TASK REQUIREMENTS
Once the pictures have been removed, repeat the remainder of the records exactly.

ENTRIES SUPPLIED

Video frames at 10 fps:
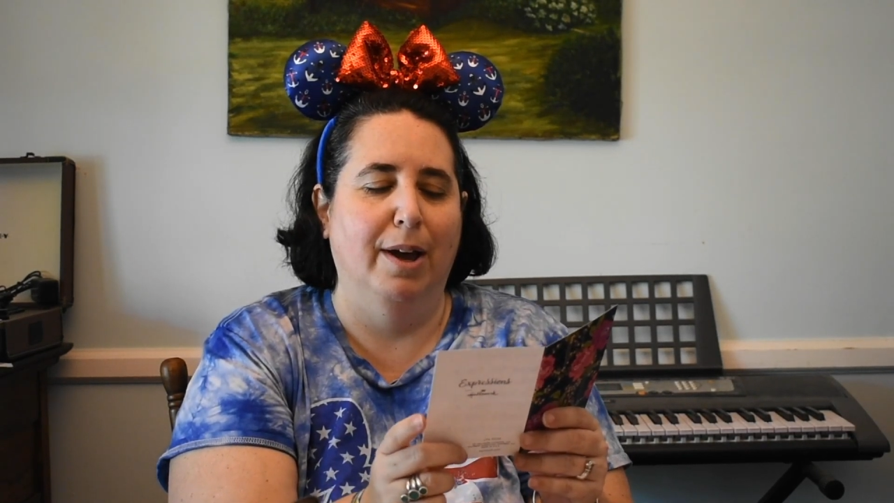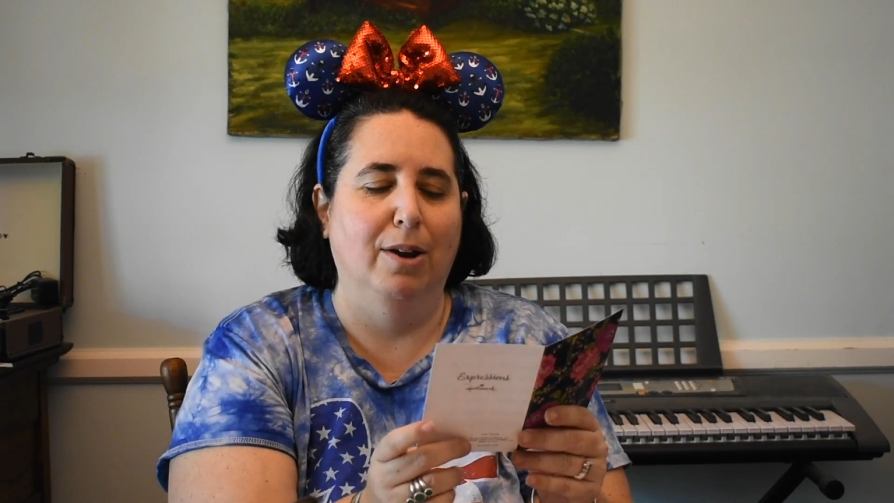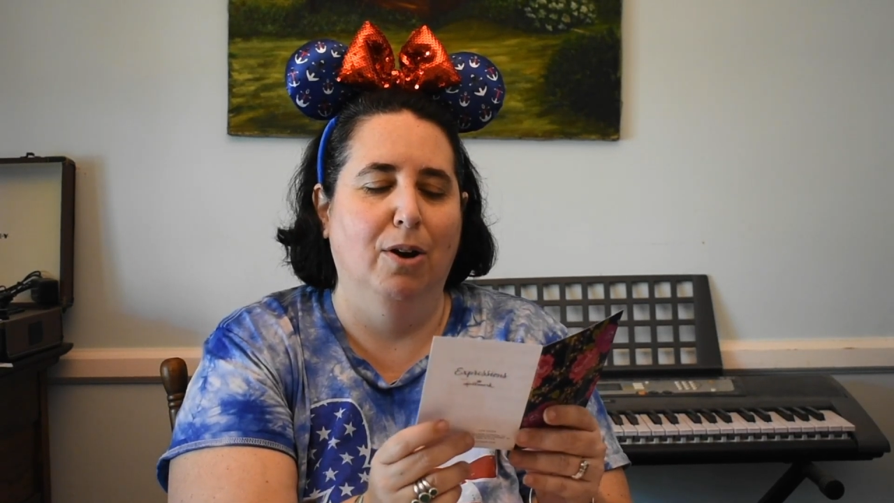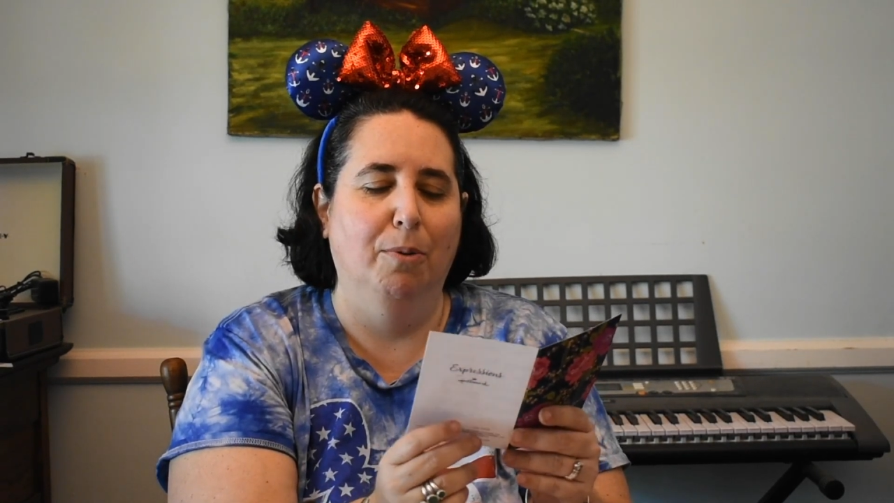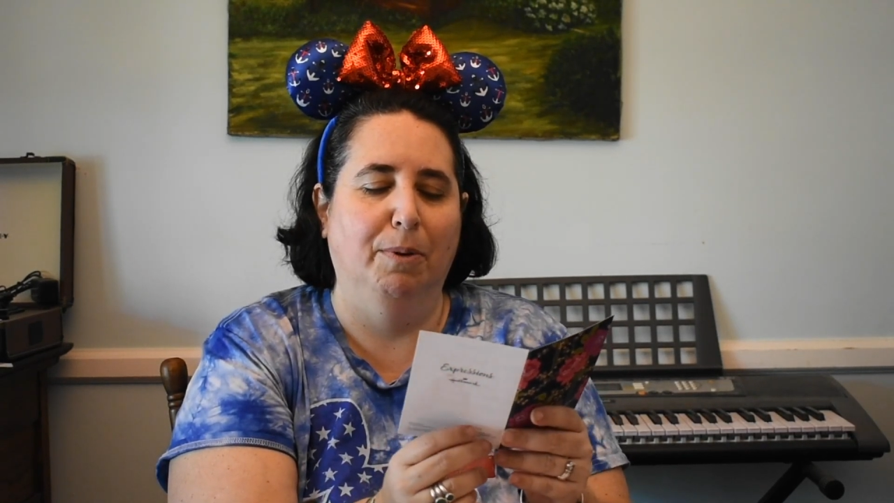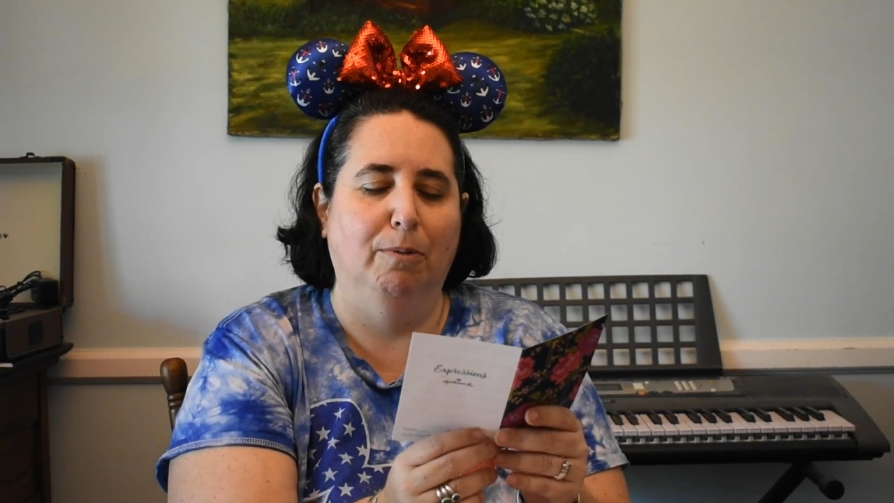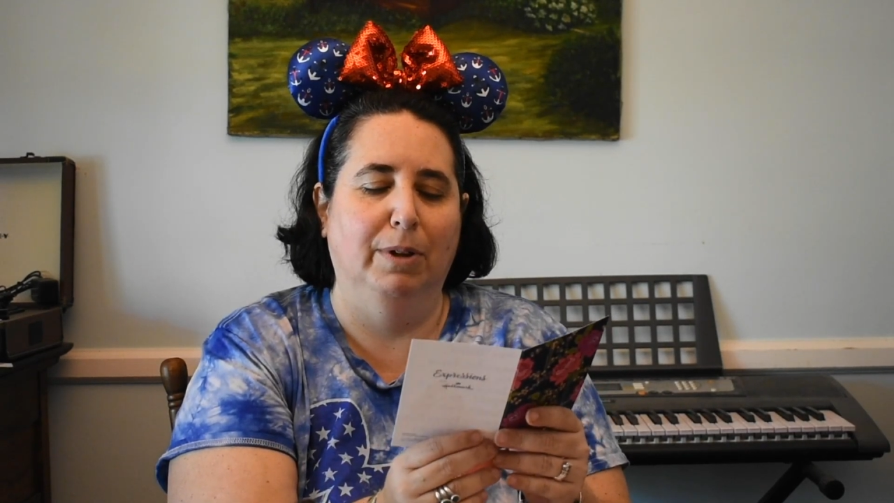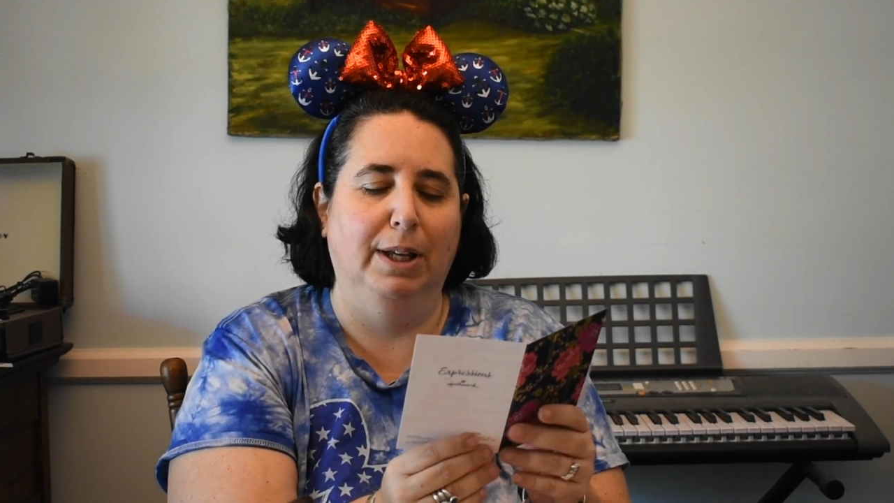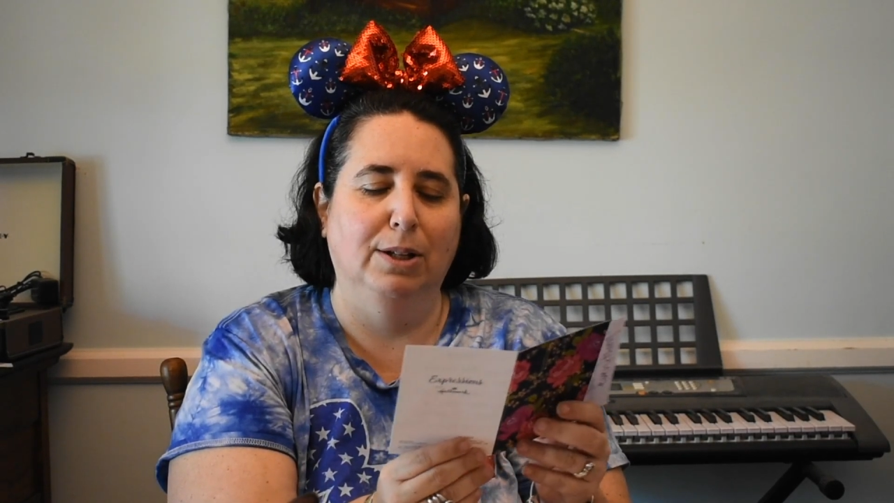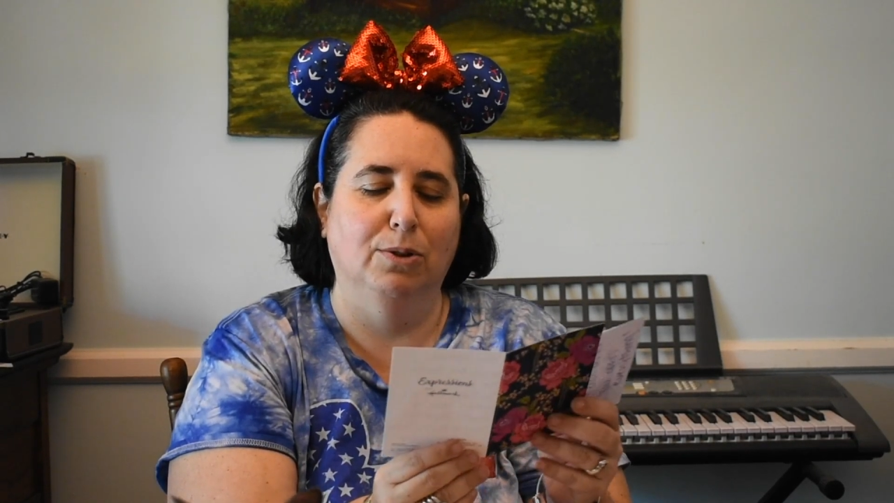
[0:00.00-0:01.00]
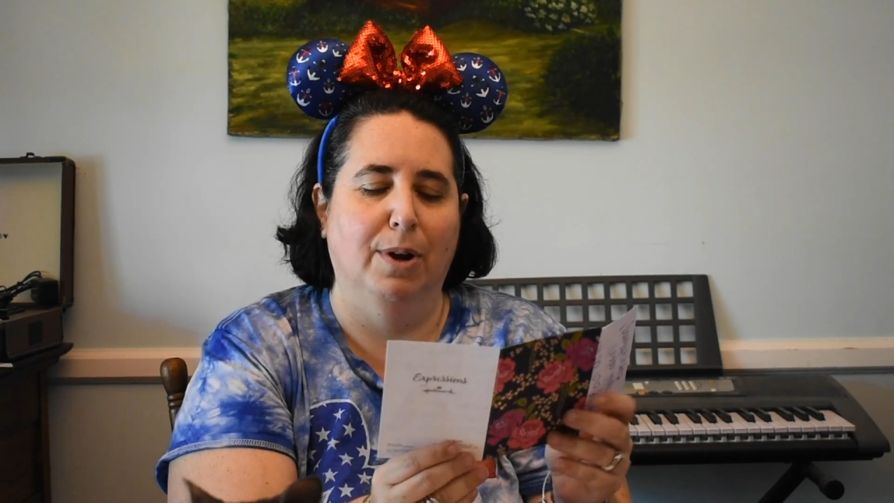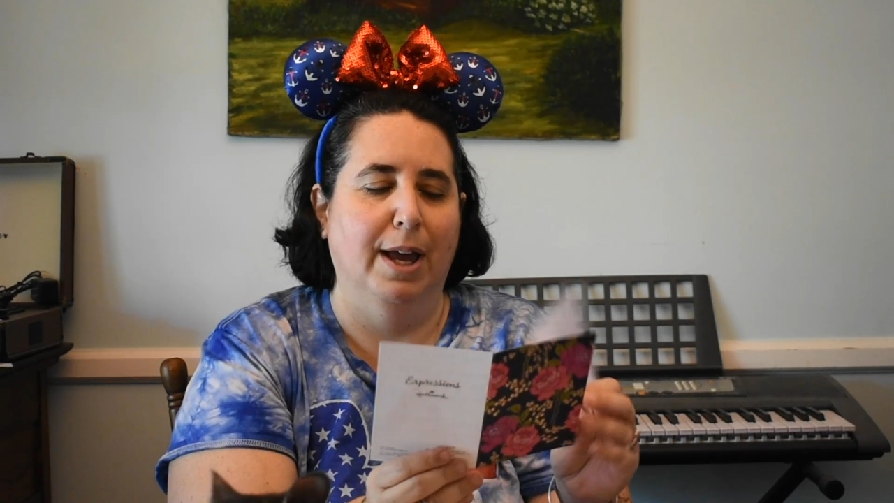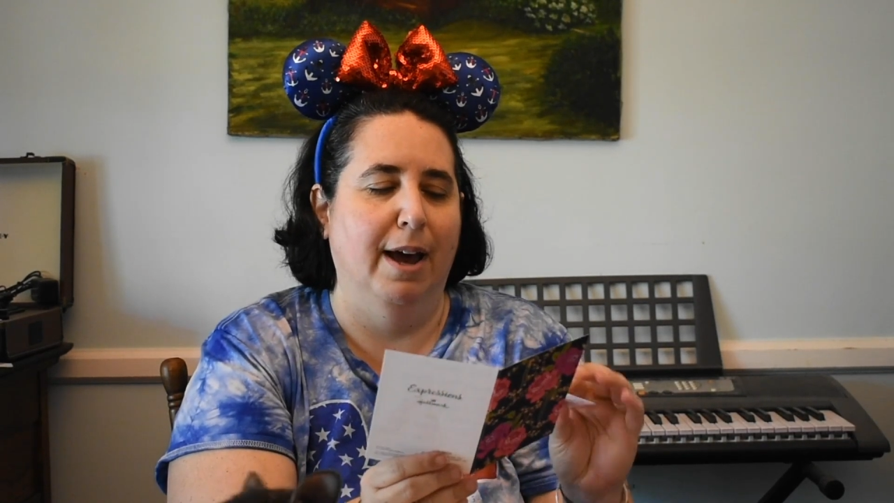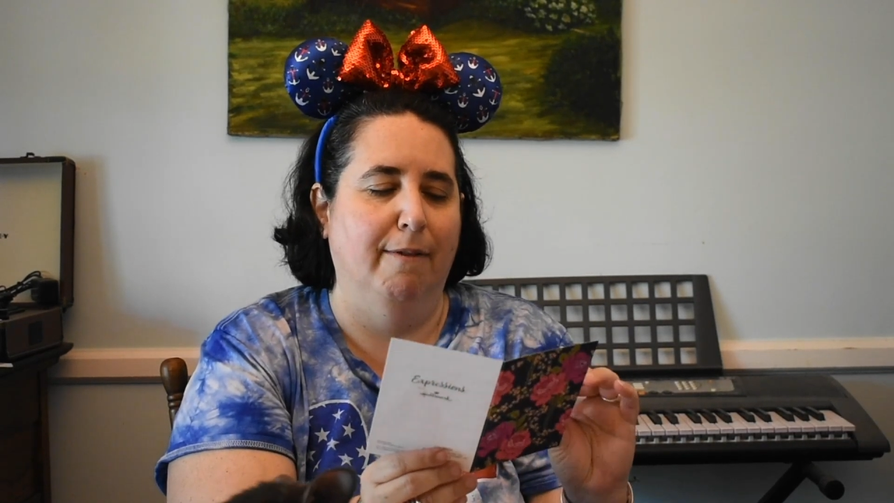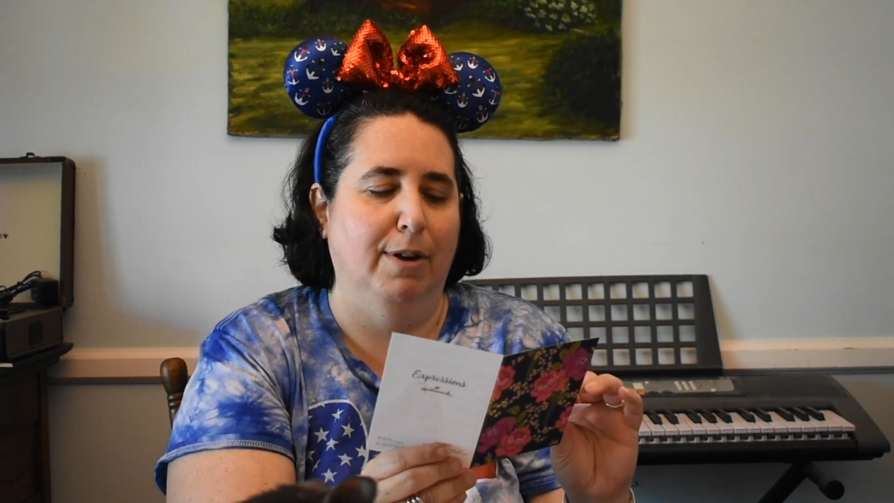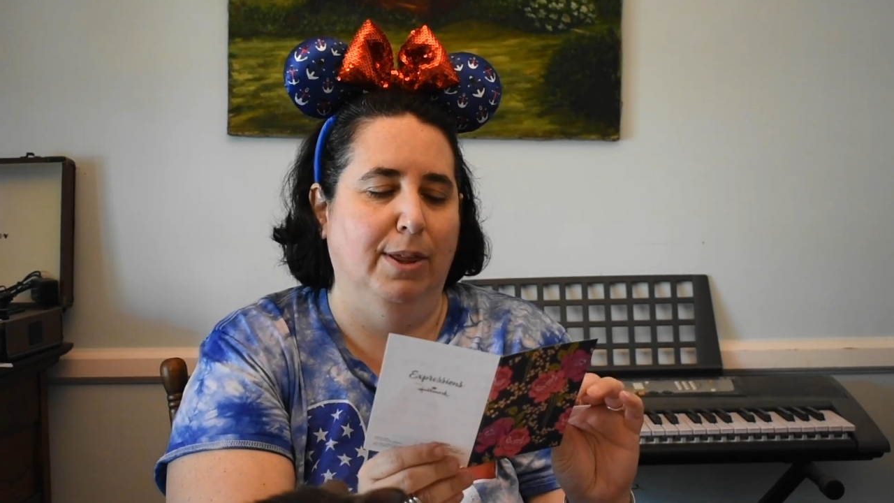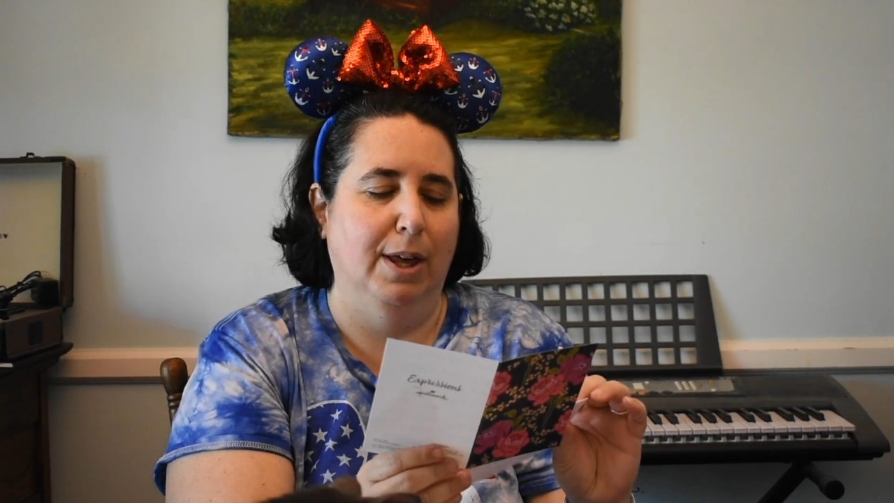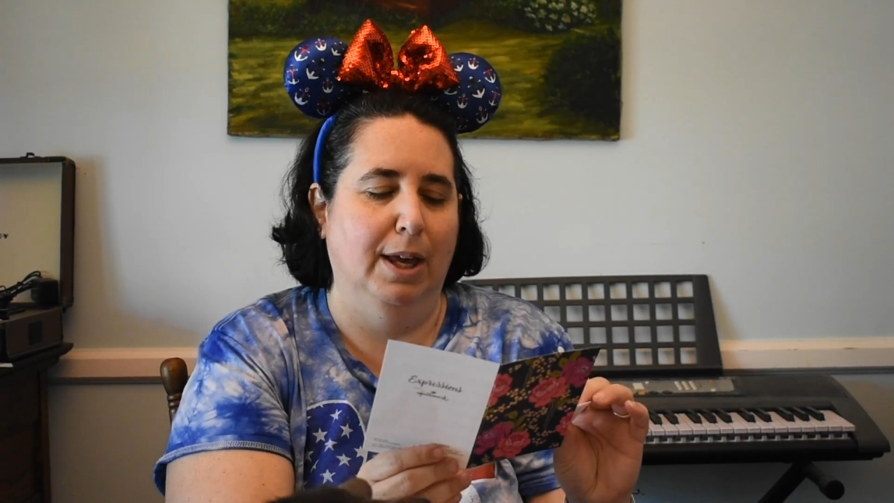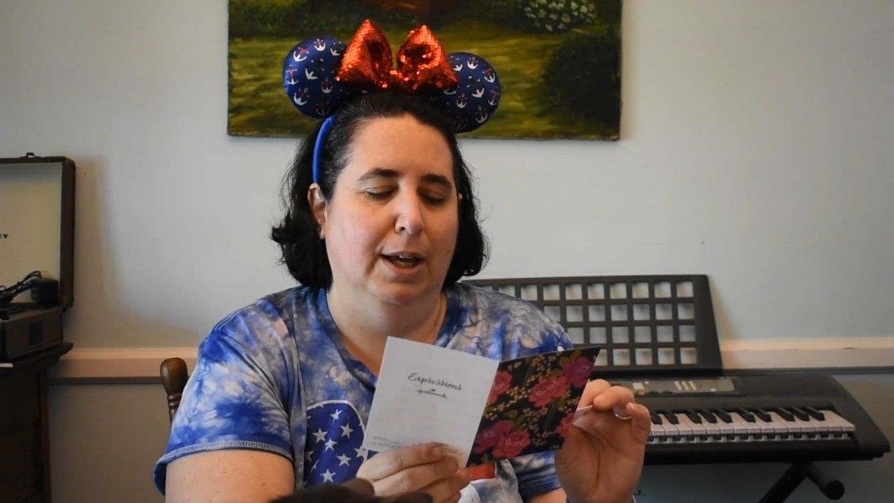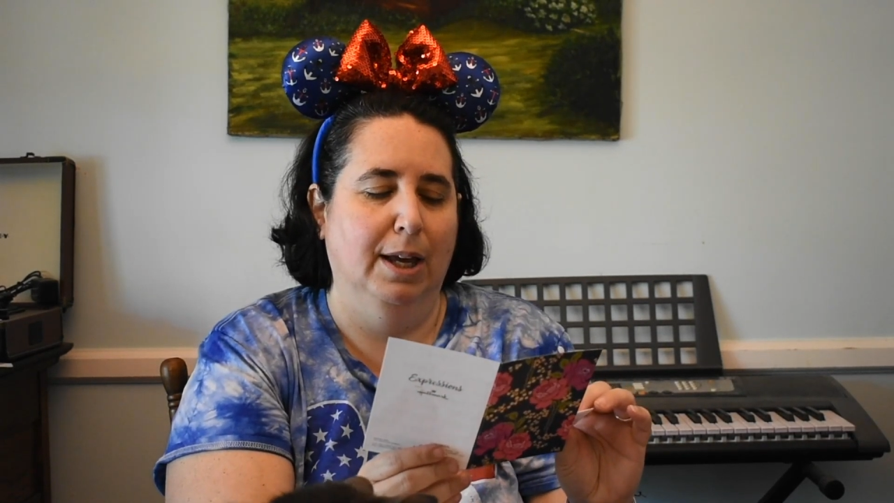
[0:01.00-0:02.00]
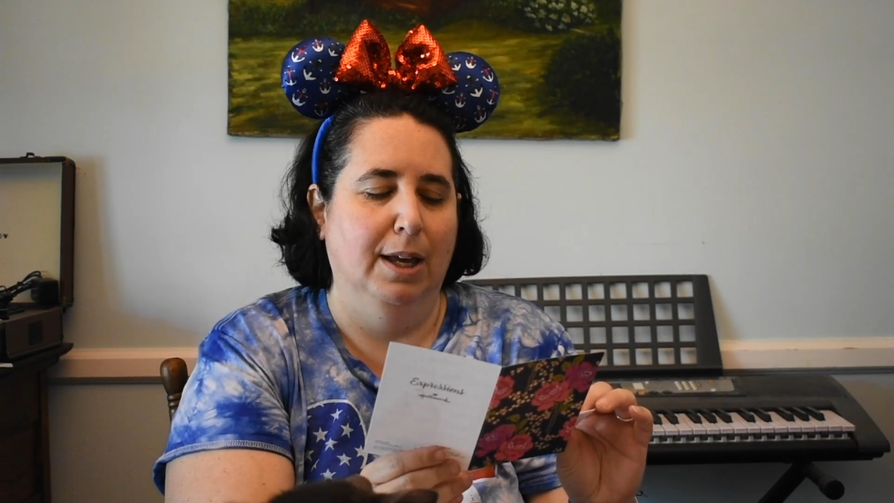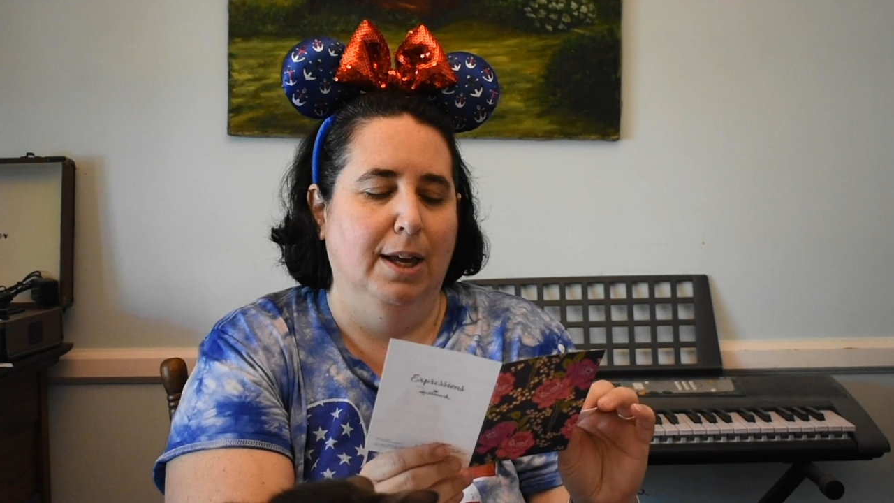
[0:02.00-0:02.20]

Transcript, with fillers: and hope you really enjoy everything.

EXERCISE RESPONSE
Video frames at 10 fps:
[0:00.00-0:01.00]
[0:01.00-0:02.00]
[0:02.00-0:02.20]

Transcript, with fillers: and hope you really enjoy everything.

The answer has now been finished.